### Stored data
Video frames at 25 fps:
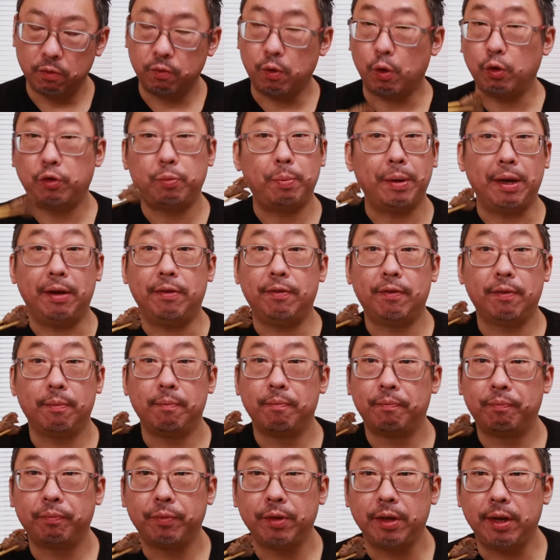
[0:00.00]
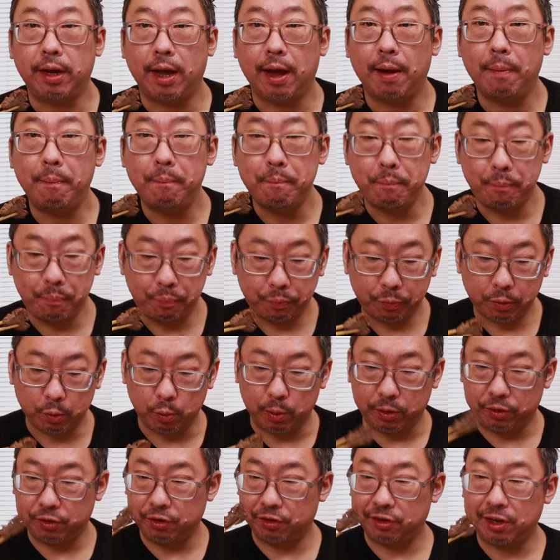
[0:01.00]
roast beef, yeah,
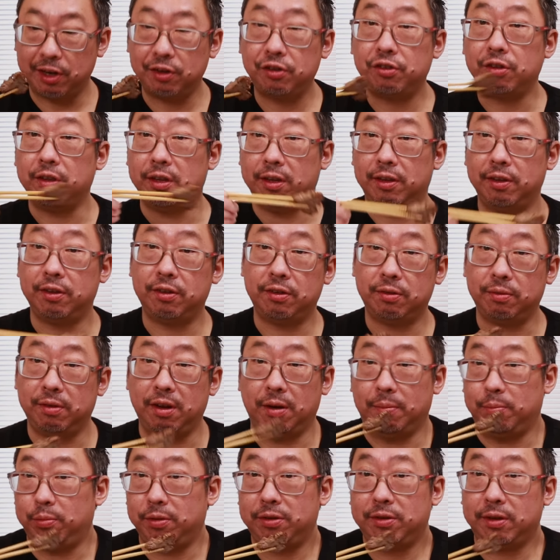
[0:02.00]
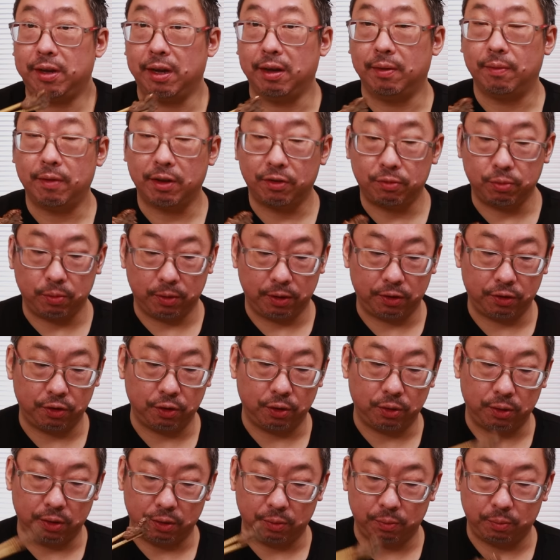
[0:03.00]
which essentially this is a brisket. That's what you
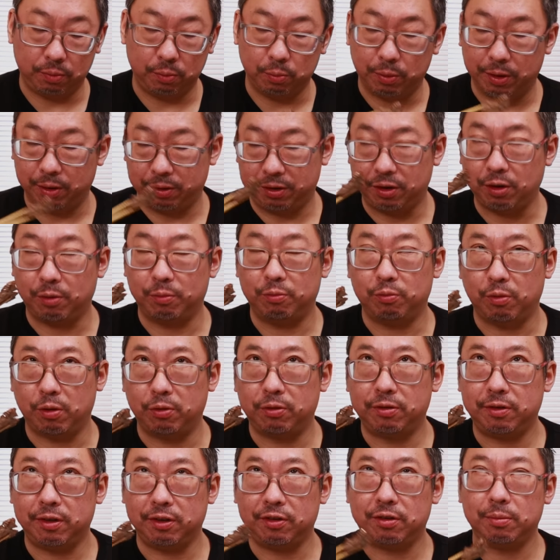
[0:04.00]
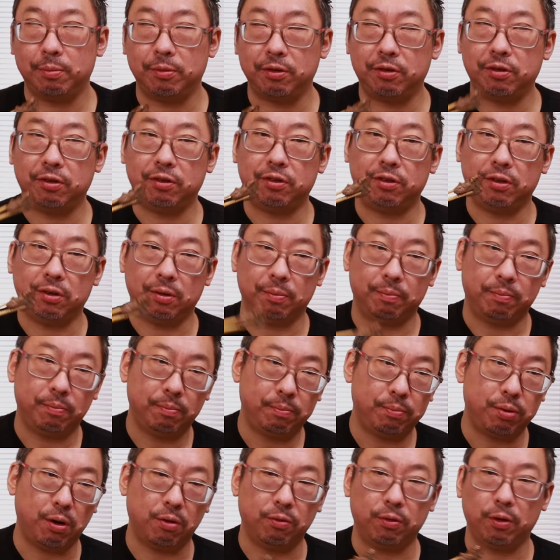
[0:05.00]
do. You don't roast it so much as you
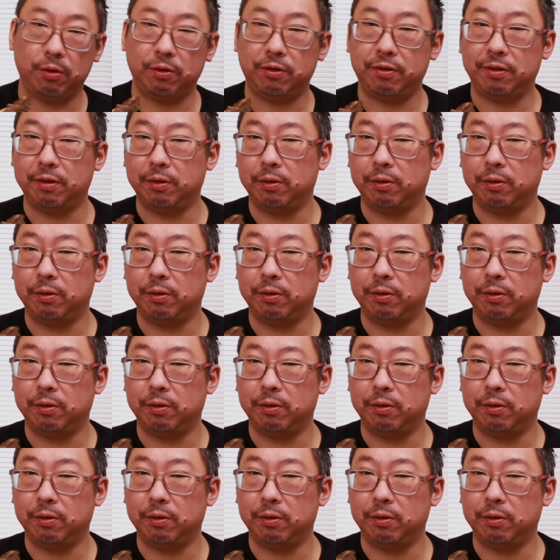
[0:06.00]
pot roast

### Problem statement
The data above should be restated exactly, with its images dropped.

### Result of the exercise
Video frames at 25 fps:
[0:00.00]
[0:01.00]
roast beef, yeah,
[0:02.00]
[0:03.00]
which essentially this is a brisket. That's what you
[0:04.00]
[0:05.00]
do. You don't roast it so much as you
[0:06.00]
pot roast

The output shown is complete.